## Required action
When you copy the material below, keep every line exact and leave each picture out.

## Record set
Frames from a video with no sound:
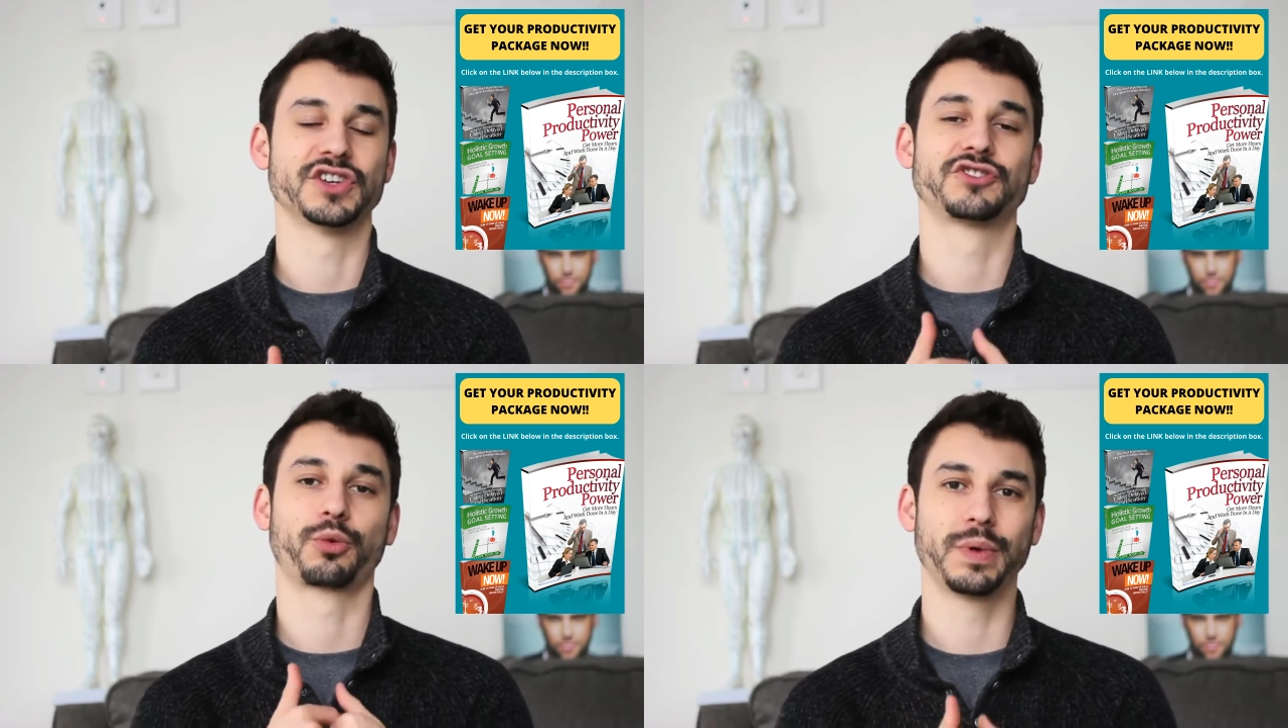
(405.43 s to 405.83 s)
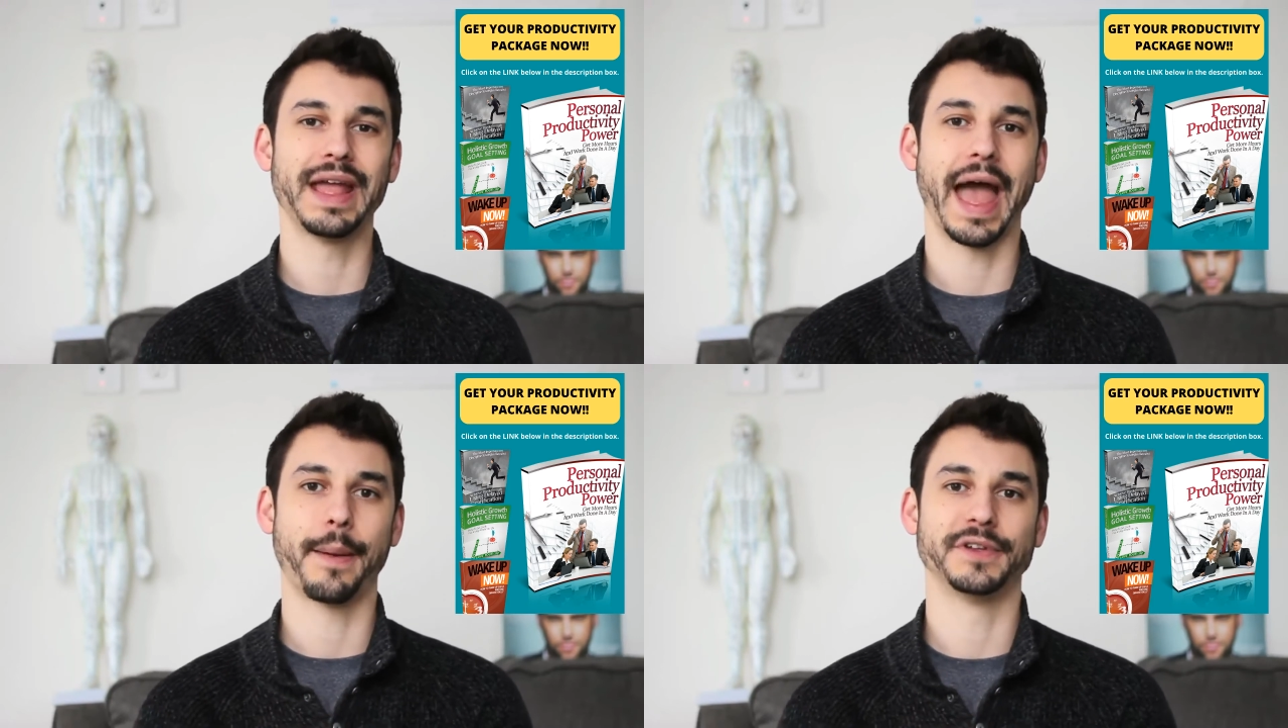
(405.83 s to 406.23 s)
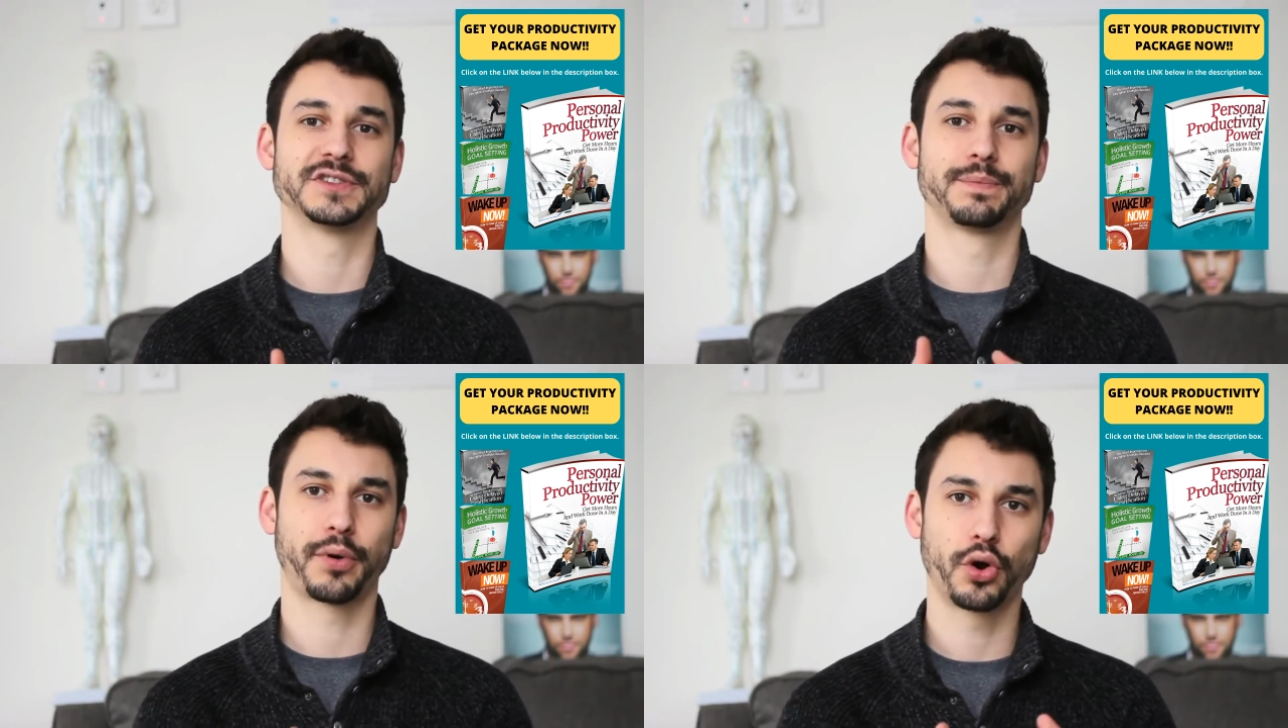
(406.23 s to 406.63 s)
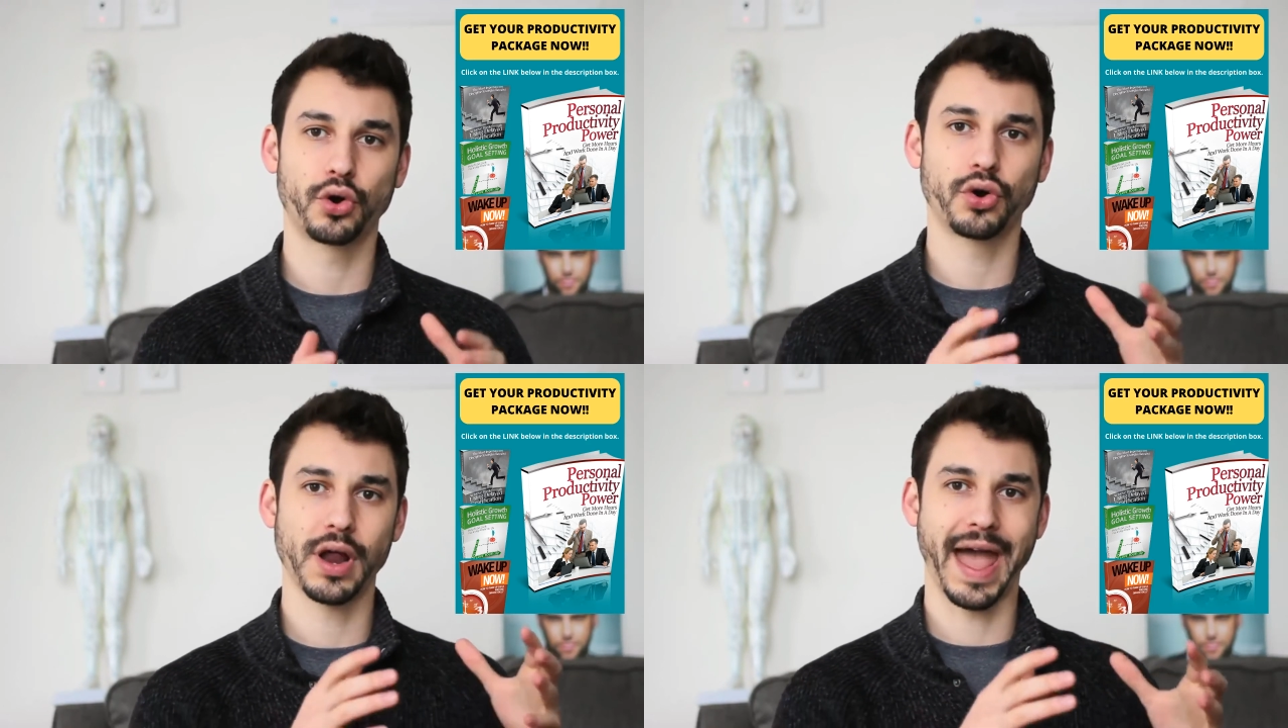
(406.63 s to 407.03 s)
just three habits
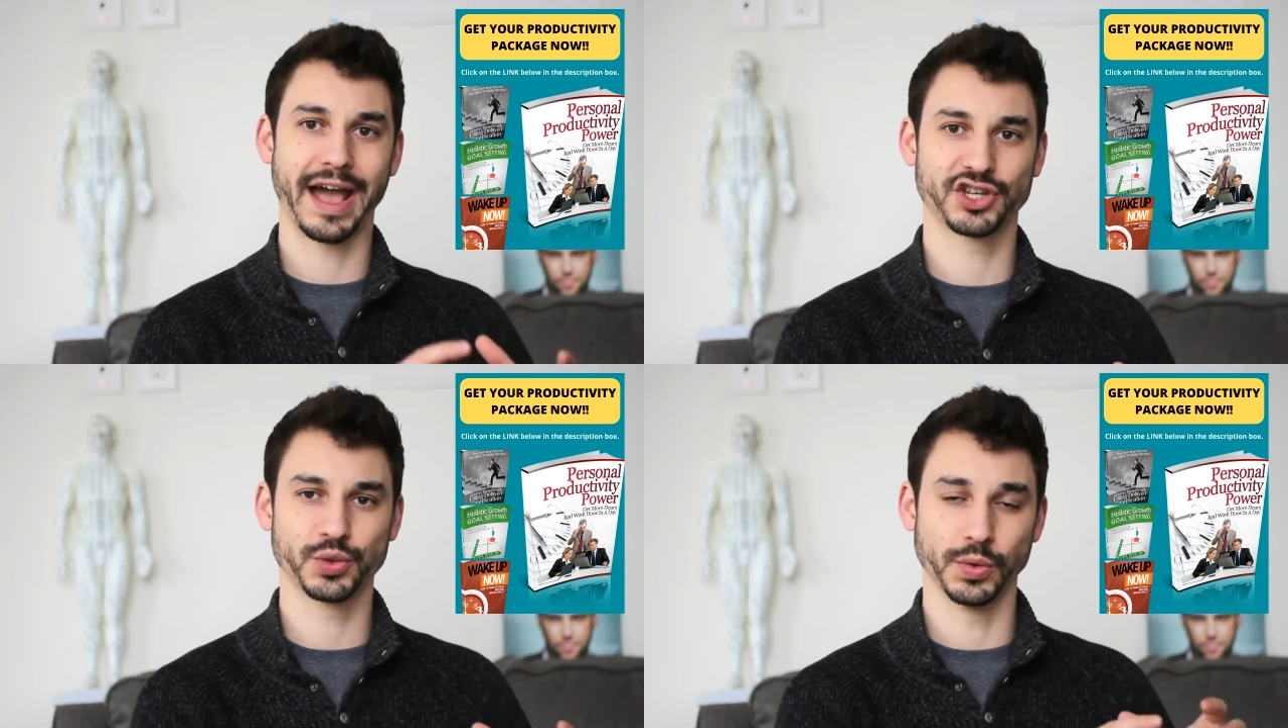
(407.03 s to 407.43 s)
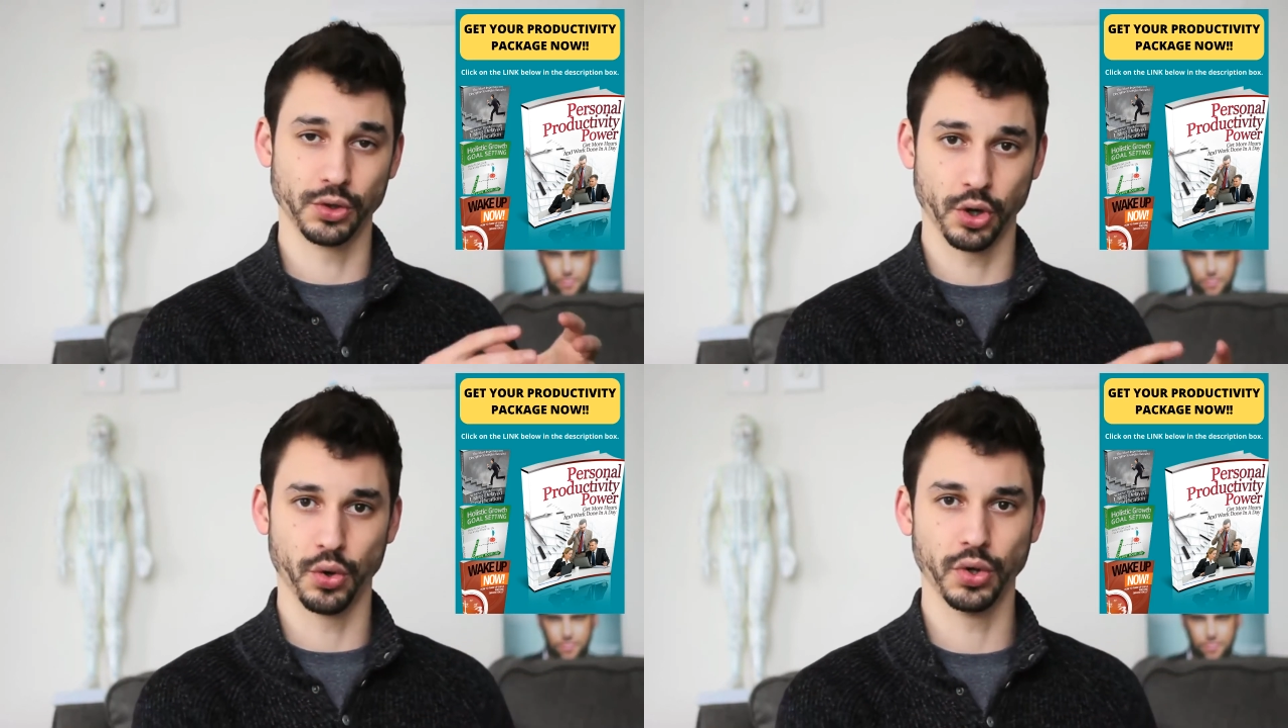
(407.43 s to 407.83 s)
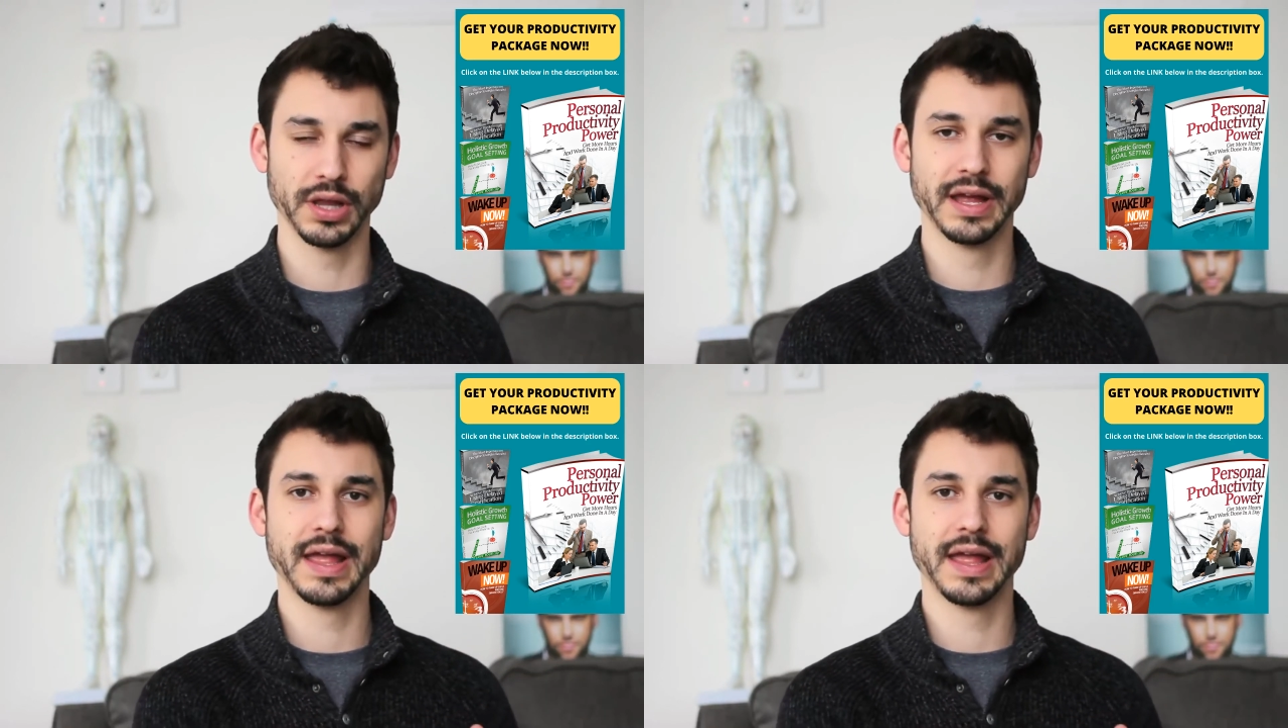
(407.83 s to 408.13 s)
per actual goal.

## The answer
Frames from a video with no sound:
(405.43 s to 405.83 s)
(405.83 s to 406.23 s)
(406.23 s to 406.63 s)
(406.63 s to 407.03 s)
just three habits
(407.03 s to 407.43 s)
(407.43 s to 407.83 s)
(407.83 s to 408.13 s)
per actual goal.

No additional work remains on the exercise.